CHAPITRE XXVI Gunnie et Burgundofara

Je crus tout d’abord que ma vision se brouillait. Je clignai des yeux, clignai encore ; mais les visages, tellement semblables, refusaient de ne redevenir qu’un. Je voulus parler.

« Tout va bien », me dit Gunnie. La femme la plus jeune, qui me semblait maintenant plutôt une sœur cadette qu’une jumelle, glissa une main sous ma tête et porta une tasse à mes lèvres.

Ma bouche était remplie de la poussière de la mort. Je bus l’eau avidement, la faisant rouler dans la bouche avant de l’avaler, sentant les tissus reprendre vie.

« Que s’est-il passé ? me demanda Gunnie.

— Le vaisseau change de forme. »

Les deux femmes acquiescèrent, mais sans comprendre.

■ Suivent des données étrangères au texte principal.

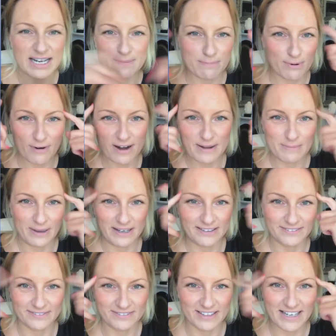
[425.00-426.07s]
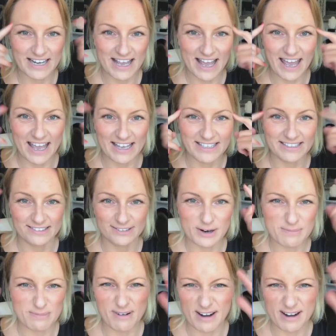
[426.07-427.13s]
priming in your head, no
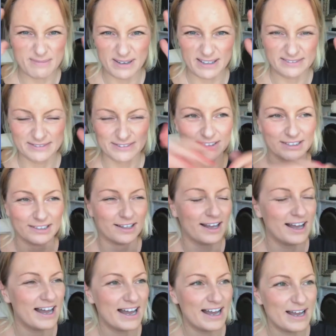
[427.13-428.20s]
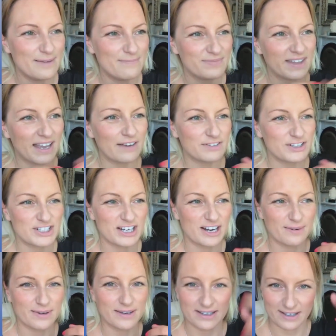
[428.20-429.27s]
priming, have a
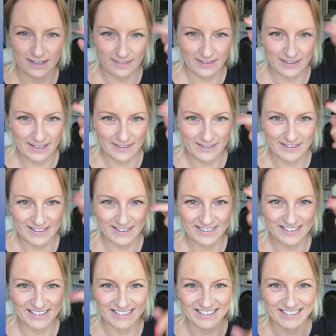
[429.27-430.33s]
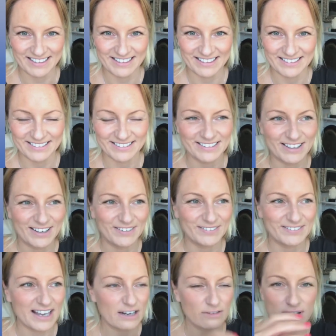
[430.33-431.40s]
shower, thinking, you know,
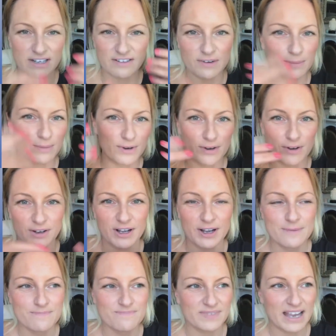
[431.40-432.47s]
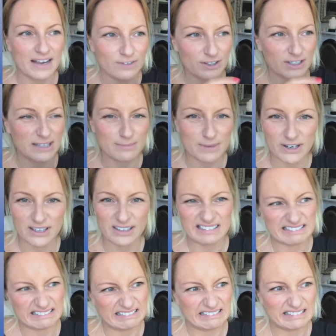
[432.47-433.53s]
getting ready for work, have a look in the mirror,
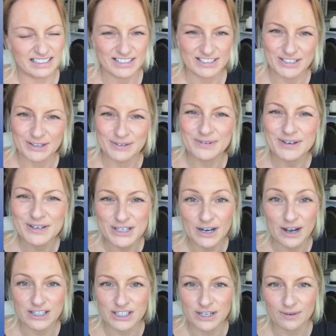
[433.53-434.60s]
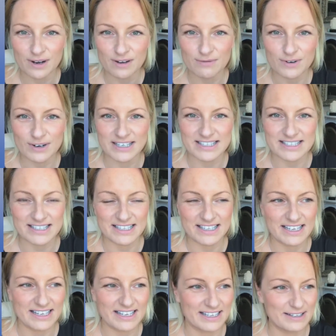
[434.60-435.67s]
I don't love what I
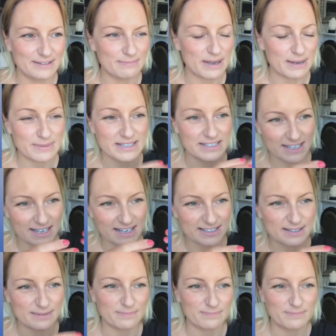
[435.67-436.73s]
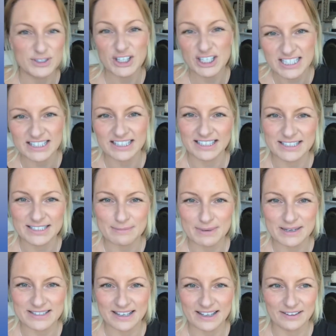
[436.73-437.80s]
see, maybe say some shitty things to
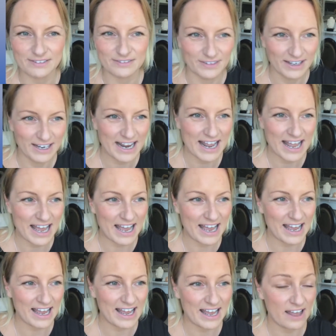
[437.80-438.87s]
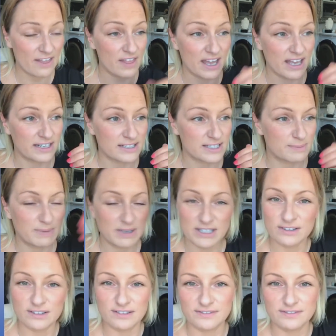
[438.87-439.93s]
myself, and then speed
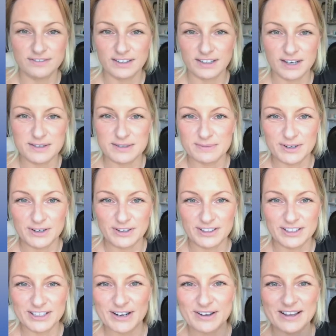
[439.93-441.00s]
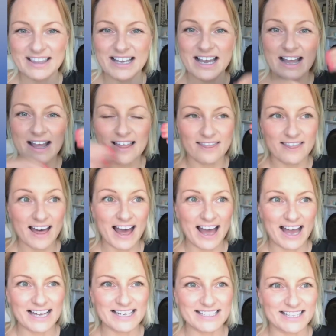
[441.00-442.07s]
off and go to work, you know, and
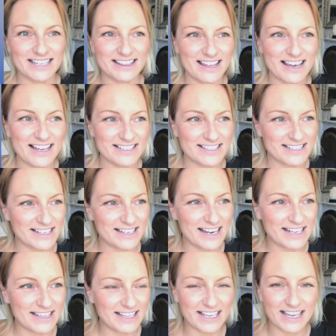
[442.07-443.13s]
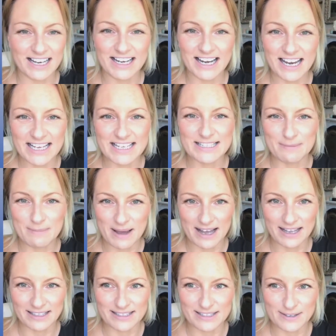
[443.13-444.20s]
that's like the kind of lazy
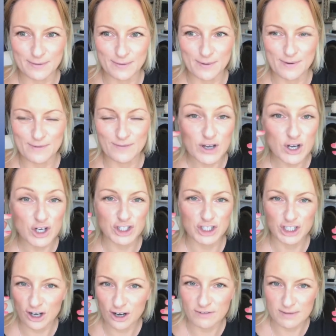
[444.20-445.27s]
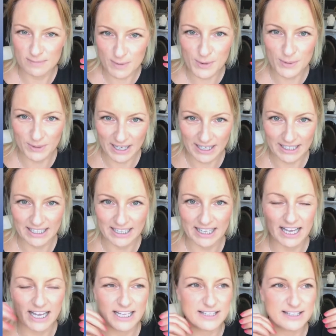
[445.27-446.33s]
man's version of a morning.
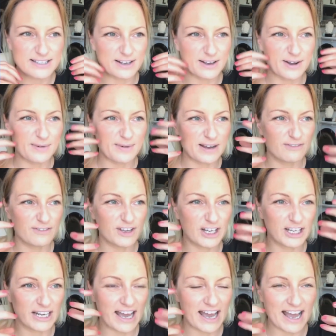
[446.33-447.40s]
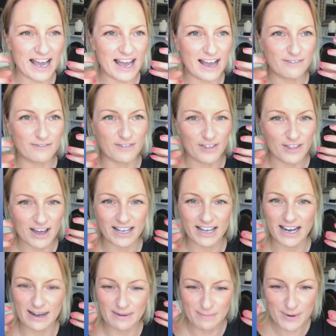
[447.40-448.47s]
And so if you're going to have that
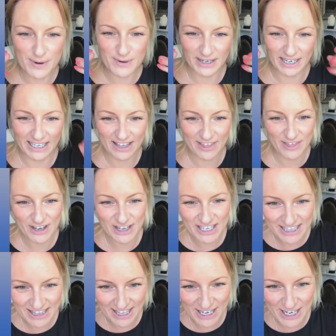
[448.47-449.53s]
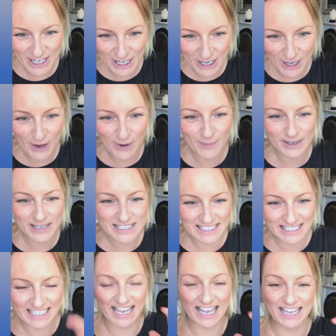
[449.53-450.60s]
kind of morning, then you're going to
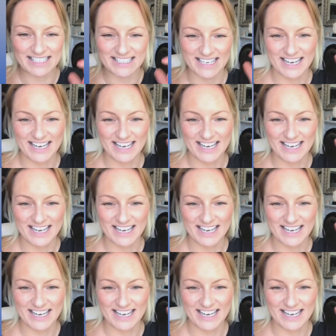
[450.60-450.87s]
get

« Il change pour s’accorder à nous, partout où nous allons. J’ai couru trop vite, ou bien je n’ai pas suffisamment touché le sol. » J’essayai de m’asseoir et y réussis, à mon propre étonnement. « Je suis arrivé à un endroit où il n’y avait aucun air ; simplement un gaz qui n’était pas de l’air, je crois. Peut-être un mélange pour des gens d’un autre monde, ou pour personne. Je ne sais pas.

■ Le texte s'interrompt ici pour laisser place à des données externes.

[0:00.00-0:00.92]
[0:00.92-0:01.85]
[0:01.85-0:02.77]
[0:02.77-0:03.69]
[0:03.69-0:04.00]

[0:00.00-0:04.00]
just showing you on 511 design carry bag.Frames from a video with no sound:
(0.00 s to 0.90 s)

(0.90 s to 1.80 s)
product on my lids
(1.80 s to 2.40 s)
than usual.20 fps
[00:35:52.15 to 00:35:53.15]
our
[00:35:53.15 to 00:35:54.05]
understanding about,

— Peux-tu tenir debout ? » me demanda Gunnie.

J’acquiesçai ; mais si on s’était trouvé sur Teur, je serais tombé en essayant. Même sur ce vaisseau, où les chutes sont si lentes, les deux femmes durent me soulever et me soutenir comme si j’étais ivre mort. Elles étaient toutes les deux de la même taille (autrement dit presque aussi grandes que moi) avec de grands yeux sombres et des visages agréables piqués de taches de rousseur sous une chevelure noire.

« Tu es Gunnie, marmonnai-je à l’intention de Gunnie.

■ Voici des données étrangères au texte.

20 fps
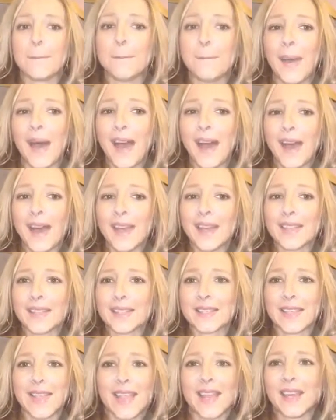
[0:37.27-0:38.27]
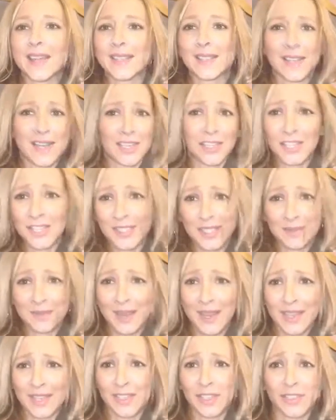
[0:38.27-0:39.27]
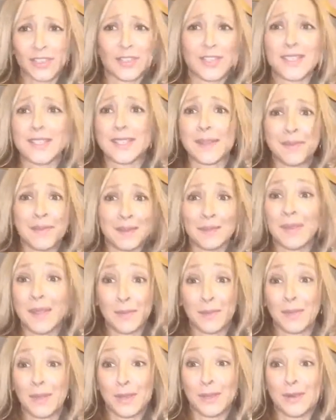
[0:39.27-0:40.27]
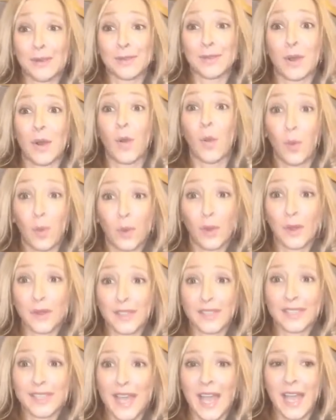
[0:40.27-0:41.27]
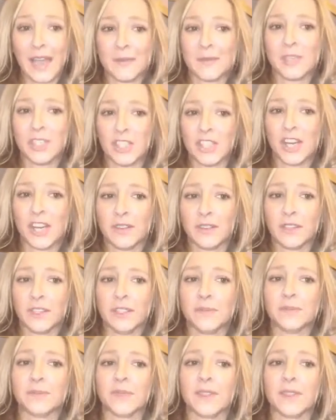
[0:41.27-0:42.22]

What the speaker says: But, and it's not just in my industry, it's something people use all the time in general.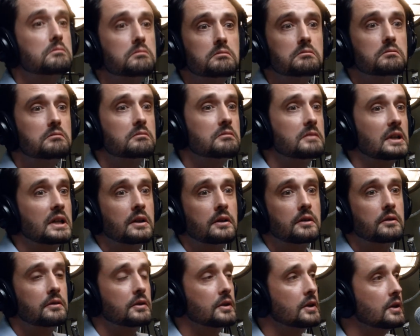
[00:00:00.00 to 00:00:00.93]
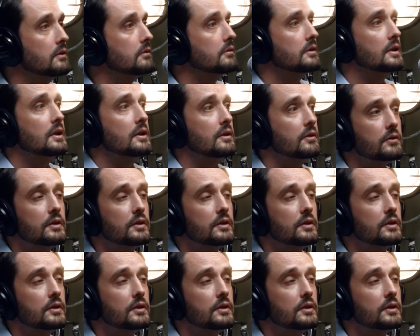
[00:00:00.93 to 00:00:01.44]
Nope, not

— Nous le sommes toutes les deux, me corrigea la plus jeune. Je me suis engagée lors du dernier voyage. Elle est ici depuis beaucoup plus longtemps, je crois.

— J’ai fait beaucoup de ces voyages, confirma Gunnie. Dans le temps, c’est pour l’éternité, mais moins que rien. Le temps n’est pas ici celui avec lequel tu as grandi sur Teur, Burgundofata.

— Attendez, protestai-je. Il faut que je réfléchisse. Est-ce qu’il n’y a pas un endroit où se reposer par ici ? »

La jeune femme fit un geste en direction d’une arche qui s’ouvrait dans la pénombre. « Nous étions là. » À travers l’arche, j’aperçus de l’eau qui cascadait et de nombreux sièges rembourrés.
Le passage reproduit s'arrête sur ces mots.